## Task to complete
Write out each line of the material exactly as given, and drop the images.

## Material shown

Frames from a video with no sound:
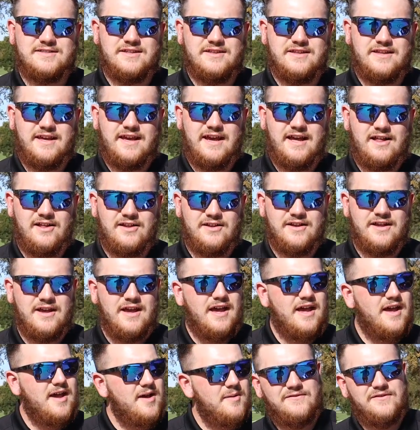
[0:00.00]
to the gallon.
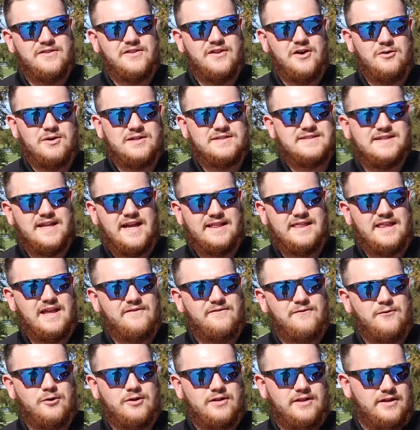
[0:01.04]
Even though it's not that
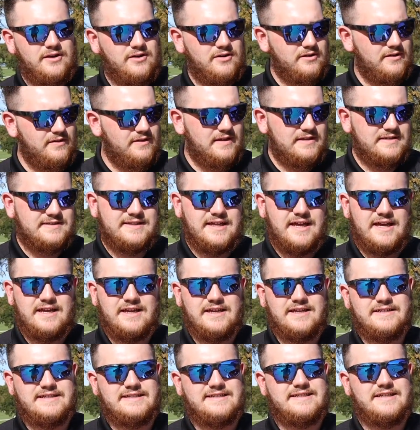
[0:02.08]
4 liter, this thing
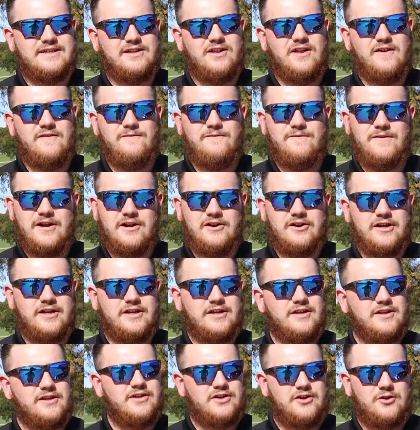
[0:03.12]
is still a
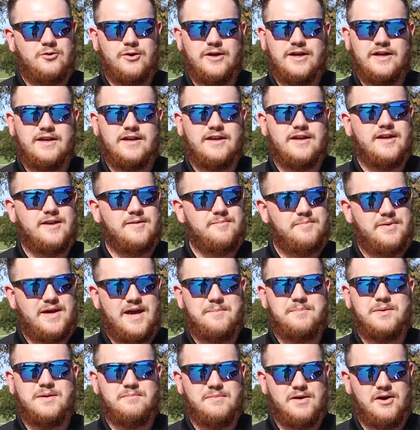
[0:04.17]
very quick and
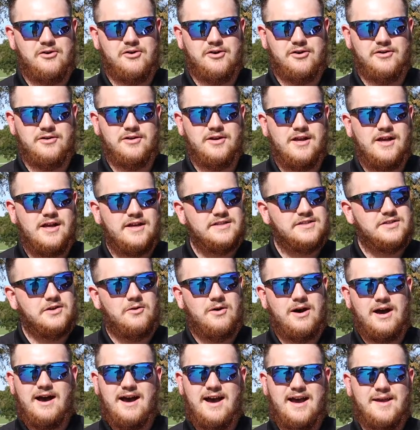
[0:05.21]
peppy motor.
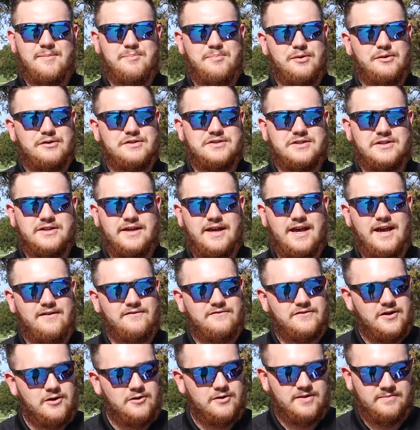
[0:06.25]
So I personally
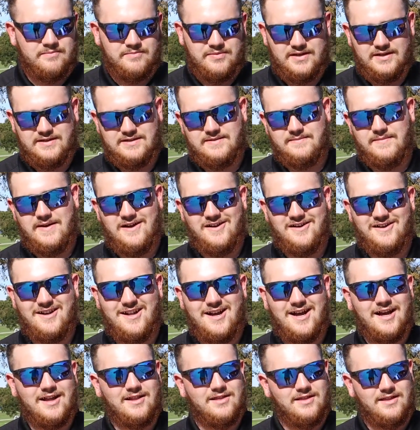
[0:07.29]
have no complaints about it.
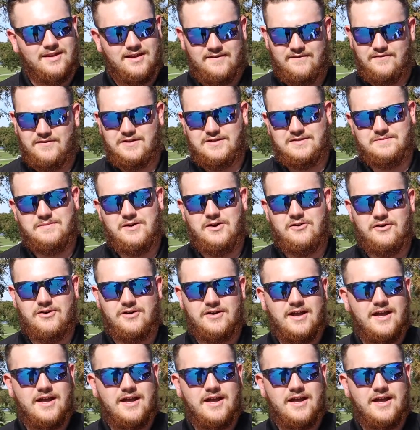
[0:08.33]
I love this motor.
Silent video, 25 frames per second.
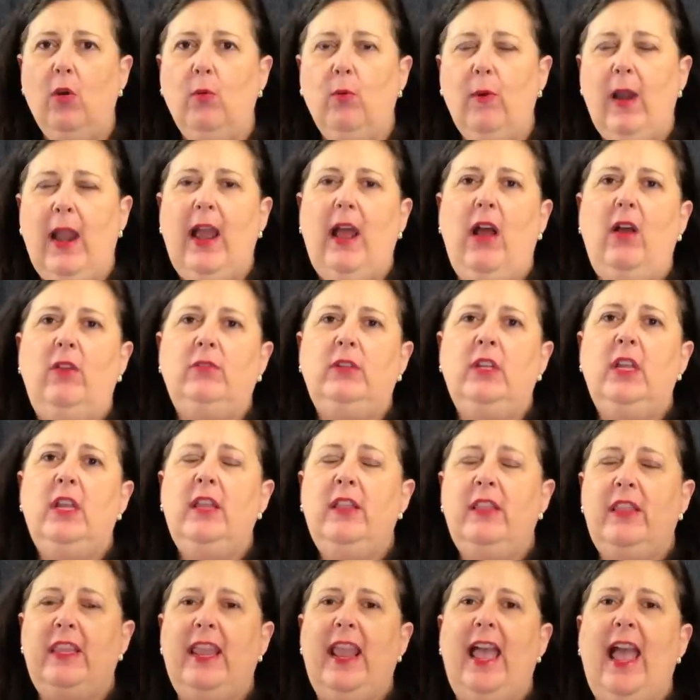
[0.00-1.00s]
around
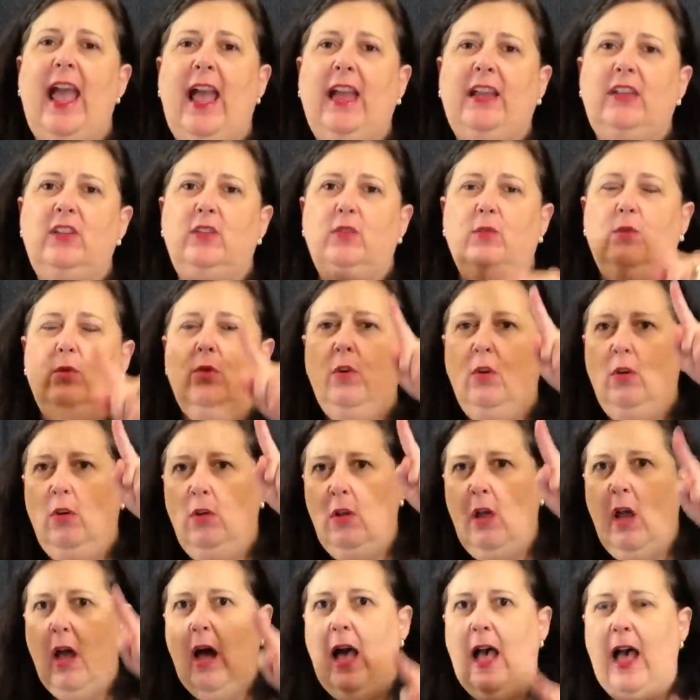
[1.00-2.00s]
the
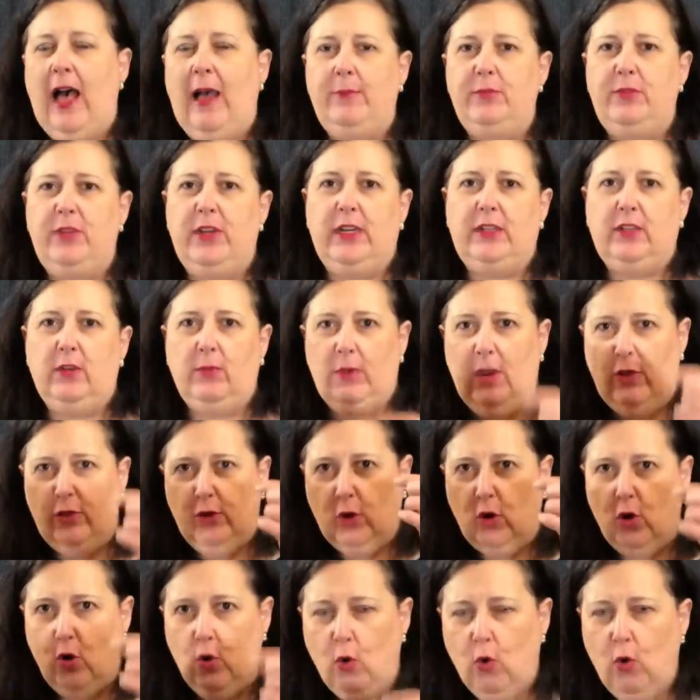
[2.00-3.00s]
actual object, around
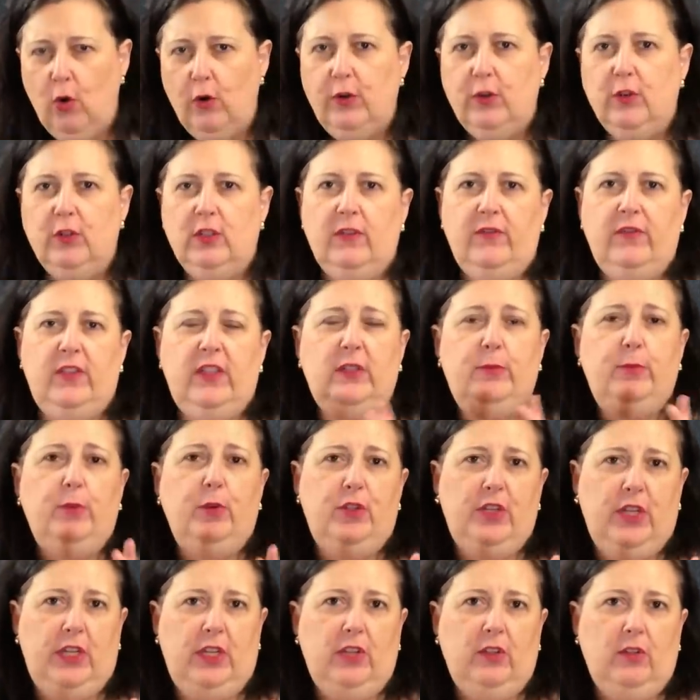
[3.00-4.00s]
the corners of this
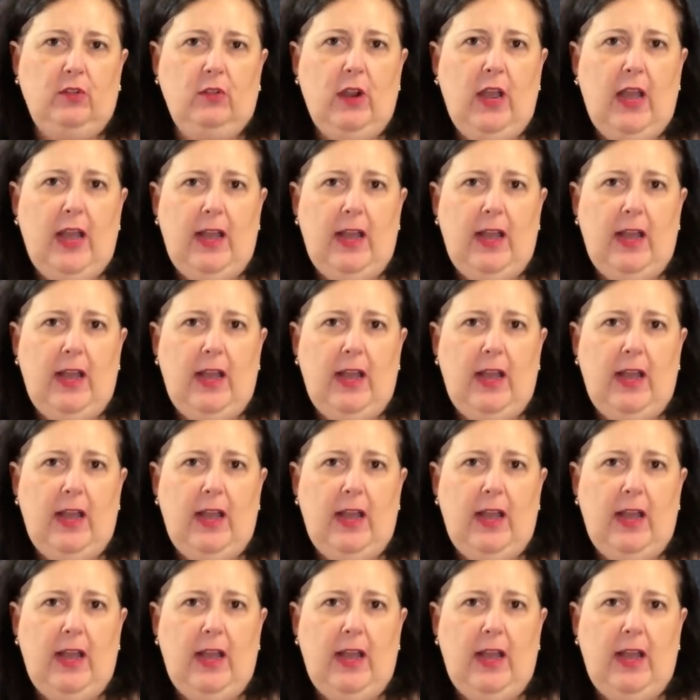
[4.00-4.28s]
particular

## Output
Frames from a video with no sound:
[0:00.00]
to the gallon.
[0:01.04]
Even though it's not that
[0:02.08]
4 liter, this thing
[0:03.12]
is still a
[0:04.17]
very quick and
[0:05.21]
peppy motor.
[0:06.25]
So I personally
[0:07.29]
have no complaints about it.
[0:08.33]
I love this motor.
Silent video, 25 frames per second.
[0.00-1.00s]
around
[1.00-2.00s]
the
[2.00-3.00s]
actual object, around
[3.00-4.00s]
the corners of this
[4.00-4.28s]
particular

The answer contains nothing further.